(Collected data)
== Segment start ==

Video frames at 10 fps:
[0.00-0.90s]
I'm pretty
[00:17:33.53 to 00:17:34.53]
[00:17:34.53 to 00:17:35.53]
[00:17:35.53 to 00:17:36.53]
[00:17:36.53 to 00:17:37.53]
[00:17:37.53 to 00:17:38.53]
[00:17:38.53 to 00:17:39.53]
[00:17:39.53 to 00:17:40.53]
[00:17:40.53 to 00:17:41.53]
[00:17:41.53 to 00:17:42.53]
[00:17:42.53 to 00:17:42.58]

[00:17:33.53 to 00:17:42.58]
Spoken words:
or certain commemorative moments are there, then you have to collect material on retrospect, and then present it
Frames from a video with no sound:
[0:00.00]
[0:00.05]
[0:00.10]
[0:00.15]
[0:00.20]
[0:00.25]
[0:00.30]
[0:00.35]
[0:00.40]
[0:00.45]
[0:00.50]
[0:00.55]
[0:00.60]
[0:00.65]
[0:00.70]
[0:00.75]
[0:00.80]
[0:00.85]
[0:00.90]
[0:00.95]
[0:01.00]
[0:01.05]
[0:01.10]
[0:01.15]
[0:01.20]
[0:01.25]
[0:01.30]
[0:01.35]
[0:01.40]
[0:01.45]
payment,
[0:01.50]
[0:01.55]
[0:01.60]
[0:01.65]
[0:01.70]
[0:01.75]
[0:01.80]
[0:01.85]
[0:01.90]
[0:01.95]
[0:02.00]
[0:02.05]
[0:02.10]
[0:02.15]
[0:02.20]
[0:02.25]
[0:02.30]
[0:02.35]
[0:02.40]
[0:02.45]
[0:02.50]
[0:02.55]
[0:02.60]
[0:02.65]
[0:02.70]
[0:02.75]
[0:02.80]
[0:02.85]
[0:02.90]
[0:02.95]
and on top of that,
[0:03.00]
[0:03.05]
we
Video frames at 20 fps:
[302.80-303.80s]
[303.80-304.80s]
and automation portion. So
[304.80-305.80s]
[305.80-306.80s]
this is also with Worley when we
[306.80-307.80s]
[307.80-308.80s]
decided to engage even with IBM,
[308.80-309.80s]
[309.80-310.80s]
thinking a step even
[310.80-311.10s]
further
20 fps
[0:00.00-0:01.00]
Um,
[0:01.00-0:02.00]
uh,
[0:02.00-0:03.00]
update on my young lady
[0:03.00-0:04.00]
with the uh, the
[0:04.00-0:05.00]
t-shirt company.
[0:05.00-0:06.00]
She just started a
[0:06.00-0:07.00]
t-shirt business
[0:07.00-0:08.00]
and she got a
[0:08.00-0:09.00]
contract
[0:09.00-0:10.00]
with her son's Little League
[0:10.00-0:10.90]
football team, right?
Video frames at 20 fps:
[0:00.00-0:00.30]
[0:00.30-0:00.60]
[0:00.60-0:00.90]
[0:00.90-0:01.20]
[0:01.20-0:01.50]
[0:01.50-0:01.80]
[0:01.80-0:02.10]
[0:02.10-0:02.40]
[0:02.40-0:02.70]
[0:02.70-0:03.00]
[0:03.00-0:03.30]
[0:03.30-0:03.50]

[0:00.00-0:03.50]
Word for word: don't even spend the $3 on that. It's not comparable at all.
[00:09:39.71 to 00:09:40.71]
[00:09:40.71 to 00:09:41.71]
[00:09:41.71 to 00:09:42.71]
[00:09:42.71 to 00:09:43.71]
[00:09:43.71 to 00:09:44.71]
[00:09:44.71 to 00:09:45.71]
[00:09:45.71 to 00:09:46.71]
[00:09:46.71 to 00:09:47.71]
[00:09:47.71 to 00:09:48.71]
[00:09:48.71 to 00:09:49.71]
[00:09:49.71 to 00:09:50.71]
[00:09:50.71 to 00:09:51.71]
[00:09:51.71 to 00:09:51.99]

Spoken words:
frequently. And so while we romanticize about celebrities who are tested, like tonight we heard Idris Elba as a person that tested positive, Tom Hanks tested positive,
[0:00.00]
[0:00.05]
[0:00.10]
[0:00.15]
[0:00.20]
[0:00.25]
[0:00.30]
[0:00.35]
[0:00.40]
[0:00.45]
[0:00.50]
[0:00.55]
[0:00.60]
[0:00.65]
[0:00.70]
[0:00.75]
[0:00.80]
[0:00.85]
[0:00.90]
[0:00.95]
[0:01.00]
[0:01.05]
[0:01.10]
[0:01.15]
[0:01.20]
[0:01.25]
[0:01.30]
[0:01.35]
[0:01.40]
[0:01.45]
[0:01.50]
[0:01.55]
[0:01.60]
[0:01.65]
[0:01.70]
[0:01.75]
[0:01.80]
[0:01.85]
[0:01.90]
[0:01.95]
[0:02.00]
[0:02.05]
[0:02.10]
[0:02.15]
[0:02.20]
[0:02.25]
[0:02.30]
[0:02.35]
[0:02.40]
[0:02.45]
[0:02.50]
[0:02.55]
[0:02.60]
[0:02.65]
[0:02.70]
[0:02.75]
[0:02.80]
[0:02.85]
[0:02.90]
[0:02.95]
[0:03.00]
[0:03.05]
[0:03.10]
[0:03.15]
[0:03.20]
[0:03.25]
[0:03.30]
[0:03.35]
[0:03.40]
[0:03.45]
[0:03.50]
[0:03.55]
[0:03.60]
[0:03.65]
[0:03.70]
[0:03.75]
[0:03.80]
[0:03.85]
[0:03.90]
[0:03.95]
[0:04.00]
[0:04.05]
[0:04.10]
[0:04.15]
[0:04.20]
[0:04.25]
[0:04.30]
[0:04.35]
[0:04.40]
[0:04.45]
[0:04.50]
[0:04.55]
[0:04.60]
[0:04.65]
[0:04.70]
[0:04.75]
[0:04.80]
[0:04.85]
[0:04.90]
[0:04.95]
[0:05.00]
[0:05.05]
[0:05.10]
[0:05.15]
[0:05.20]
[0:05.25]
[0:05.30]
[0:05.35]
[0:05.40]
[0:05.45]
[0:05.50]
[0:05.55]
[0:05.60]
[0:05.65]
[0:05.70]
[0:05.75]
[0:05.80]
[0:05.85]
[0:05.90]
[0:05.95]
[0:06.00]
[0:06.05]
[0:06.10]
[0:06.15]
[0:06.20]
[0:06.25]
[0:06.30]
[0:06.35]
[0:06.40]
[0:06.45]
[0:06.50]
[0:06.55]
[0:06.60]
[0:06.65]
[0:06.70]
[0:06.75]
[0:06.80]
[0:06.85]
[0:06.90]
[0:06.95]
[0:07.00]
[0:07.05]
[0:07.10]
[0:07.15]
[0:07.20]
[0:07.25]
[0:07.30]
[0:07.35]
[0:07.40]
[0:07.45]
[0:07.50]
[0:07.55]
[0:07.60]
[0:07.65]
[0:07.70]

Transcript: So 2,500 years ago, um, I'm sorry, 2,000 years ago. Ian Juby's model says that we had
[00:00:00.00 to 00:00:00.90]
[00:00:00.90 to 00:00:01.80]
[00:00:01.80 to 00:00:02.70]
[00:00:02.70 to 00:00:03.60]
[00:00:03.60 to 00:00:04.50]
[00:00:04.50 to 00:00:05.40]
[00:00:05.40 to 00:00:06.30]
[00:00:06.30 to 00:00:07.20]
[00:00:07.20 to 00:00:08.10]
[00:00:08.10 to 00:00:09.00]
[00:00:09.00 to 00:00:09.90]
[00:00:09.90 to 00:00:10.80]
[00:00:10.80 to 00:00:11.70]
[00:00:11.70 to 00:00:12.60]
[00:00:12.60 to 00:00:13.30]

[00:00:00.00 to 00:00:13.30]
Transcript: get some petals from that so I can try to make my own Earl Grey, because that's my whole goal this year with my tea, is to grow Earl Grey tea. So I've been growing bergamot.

== Segment end ==

- Work order: All records are to be retyped precisely.

- Output of the task:
Video frames at 10 fps:
[0.00-0.90s]
I'm pretty
[00:17:33.53 to 00:17:34.53]
[00:17:34.53 to 00:17:35.53]
[00:17:35.53 to 00:17:36.53]
[00:17:36.53 to 00:17:37.53]
[00:17:37.53 to 00:17:38.53]
[00:17:38.53 to 00:17:39.53]
[00:17:39.53 to 00:17:40.53]
[00:17:40.53 to 00:17:41.53]
[00:17:41.53 to 00:17:42.53]
[00:17:42.53 to 00:17:42.58]

[00:17:33.53 to 00:17:42.58]
Spoken words:
or certain commemorative moments are there, then you have to collect material on retrospect, and then present it
Frames from a video with no sound:
[0:00.00]
[0:00.05]
[0:00.10]
[0:00.15]
[0:00.20]
[0:00.25]
[0:00.30]
[0:00.35]
[0:00.40]
[0:00.45]
[0:00.50]
[0:00.55]
[0:00.60]
[0:00.65]
[0:00.70]
[0:00.75]
[0:00.80]
[0:00.85]
[0:00.90]
[0:00.95]
[0:01.00]
[0:01.05]
[0:01.10]
[0:01.15]
[0:01.20]
[0:01.25]
[0:01.30]
[0:01.35]
[0:01.40]
[0:01.45]
payment,
[0:01.50]
[0:01.55]
[0:01.60]
[0:01.65]
[0:01.70]
[0:01.75]
[0:01.80]
[0:01.85]
[0:01.90]
[0:01.95]
[0:02.00]
[0:02.05]
[0:02.10]
[0:02.15]
[0:02.20]
[0:02.25]
[0:02.30]
[0:02.35]
[0:02.40]
[0:02.45]
[0:02.50]
[0:02.55]
[0:02.60]
[0:02.65]
[0:02.70]
[0:02.75]
[0:02.80]
[0:02.85]
[0:02.90]
[0:02.95]
and on top of that,
[0:03.00]
[0:03.05]
we
Video frames at 20 fps:
[302.80-303.80s]
[303.80-304.80s]
and automation portion. So
[304.80-305.80s]
[305.80-306.80s]
this is also with Worley when we
[306.80-307.80s]
[307.80-308.80s]
decided to engage even with IBM,
[308.80-309.80s]
[309.80-310.80s]
thinking a step even
[310.80-311.10s]
further
20 fps
[0:00.00-0:01.00]
Um,
[0:01.00-0:02.00]
uh,
[0:02.00-0:03.00]
update on my young lady
[0:03.00-0:04.00]
with the uh, the
[0:04.00-0:05.00]
t-shirt company.
[0:05.00-0:06.00]
She just started a
[0:06.00-0:07.00]
t-shirt business
[0:07.00-0:08.00]
and she got a
[0:08.00-0:09.00]
contract
[0:09.00-0:10.00]
with her son's Little League
[0:10.00-0:10.90]
football team, right?
Video frames at 20 fps:
[0:00.00-0:00.30]
[0:00.30-0:00.60]
[0:00.60-0:00.90]
[0:00.90-0:01.20]
[0:01.20-0:01.50]
[0:01.50-0:01.80]
[0:01.80-0:02.10]
[0:02.10-0:02.40]
[0:02.40-0:02.70]
[0:02.70-0:03.00]
[0:03.00-0:03.30]
[0:03.30-0:03.50]

[0:00.00-0:03.50]
Word for word: don't even spend the $3 on that. It's not comparable at all.
[00:09:39.71 to 00:09:40.71]
[00:09:40.71 to 00:09:41.71]
[00:09:41.71 to 00:09:42.71]
[00:09:42.71 to 00:09:43.71]
[00:09:43.71 to 00:09:44.71]
[00:09:44.71 to 00:09:45.71]
[00:09:45.71 to 00:09:46.71]
[00:09:46.71 to 00:09:47.71]
[00:09:47.71 to 00:09:48.71]
[00:09:48.71 to 00:09:49.71]
[00:09:49.71 to 00:09:50.71]
[00:09:50.71 to 00:09:51.71]
[00:09:51.71 to 00:09:51.99]

Spoken words:
frequently. And so while we romanticize about celebrities who are tested, like tonight we heard Idris Elba as a person that tested positive, Tom Hanks tested positive,
[0:00.00]
[0:00.05]
[0:00.10]
[0:00.15]
[0:00.20]
[0:00.25]
[0:00.30]
[0:00.35]
[0:00.40]
[0:00.45]
[0:00.50]
[0:00.55]
[0:00.60]
[0:00.65]
[0:00.70]
[0:00.75]
[0:00.80]
[0:00.85]
[0:00.90]
[0:00.95]
[0:01.00]
[0:01.05]
[0:01.10]
[0:01.15]
[0:01.20]
[0:01.25]
[0:01.30]
[0:01.35]
[0:01.40]
[0:01.45]
[0:01.50]
[0:01.55]
[0:01.60]
[0:01.65]
[0:01.70]
[0:01.75]
[0:01.80]
[0:01.85]
[0:01.90]
[0:01.95]
[0:02.00]
[0:02.05]
[0:02.10]
[0:02.15]
[0:02.20]
[0:02.25]
[0:02.30]
[0:02.35]
[0:02.40]
[0:02.45]
[0:02.50]
[0:02.55]
[0:02.60]
[0:02.65]
[0:02.70]
[0:02.75]
[0:02.80]
[0:02.85]
[0:02.90]
[0:02.95]
[0:03.00]
[0:03.05]
[0:03.10]
[0:03.15]
[0:03.20]
[0:03.25]
[0:03.30]
[0:03.35]
[0:03.40]
[0:03.45]
[0:03.50]
[0:03.55]
[0:03.60]
[0:03.65]
[0:03.70]
[0:03.75]
[0:03.80]
[0:03.85]
[0:03.90]
[0:03.95]
[0:04.00]
[0:04.05]
[0:04.10]
[0:04.15]
[0:04.20]
[0:04.25]
[0:04.30]
[0:04.35]
[0:04.40]
[0:04.45]
[0:04.50]
[0:04.55]
[0:04.60]
[0:04.65]
[0:04.70]
[0:04.75]
[0:04.80]
[0:04.85]
[0:04.90]
[0:04.95]
[0:05.00]
[0:05.05]
[0:05.10]
[0:05.15]
[0:05.20]
[0:05.25]
[0:05.30]
[0:05.35]
[0:05.40]
[0:05.45]
[0:05.50]
[0:05.55]
[0:05.60]
[0:05.65]
[0:05.70]
[0:05.75]
[0:05.80]
[0:05.85]
[0:05.90]
[0:05.95]
[0:06.00]
[0:06.05]
[0:06.10]
[0:06.15]
[0:06.20]
[0:06.25]
[0:06.30]
[0:06.35]
[0:06.40]
[0:06.45]
[0:06.50]
[0:06.55]
[0:06.60]
[0:06.65]
[0:06.70]
[0:06.75]
[0:06.80]
[0:06.85]
[0:06.90]
[0:06.95]
[0:07.00]
[0:07.05]
[0:07.10]
[0:07.15]
[0:07.20]
[0:07.25]
[0:07.30]
[0:07.35]
[0:07.40]
[0:07.45]
[0:07.50]
[0:07.55]
[0:07.60]
[0:07.65]
[0:07.70]

Transcript: So 2,500 years ago, um, I'm sorry, 2,000 years ago. Ian Juby's model says that we had
[00:00:00.00 to 00:00:00.90]
[00:00:00.90 to 00:00:01.80]
[00:00:01.80 to 00:00:02.70]
[00:00:02.70 to 00:00:03.60]
[00:00:03.60 to 00:00:04.50]
[00:00:04.50 to 00:00:05.40]
[00:00:05.40 to 00:00:06.30]
[00:00:06.30 to 00:00:07.20]
[00:00:07.20 to 00:00:08.10]
[00:00:08.10 to 00:00:09.00]
[00:00:09.00 to 00:00:09.90]
[00:00:09.90 to 00:00:10.80]
[00:00:10.80 to 00:00:11.70]
[00:00:11.70 to 00:00:12.60]
[00:00:12.60 to 00:00:13.30]

[00:00:00.00 to 00:00:13.30]
Transcript: get some petals from that so I can try to make my own Earl Grey, because that's my whole goal this year with my tea, is to grow Earl Grey tea. So I've been growing bergamot.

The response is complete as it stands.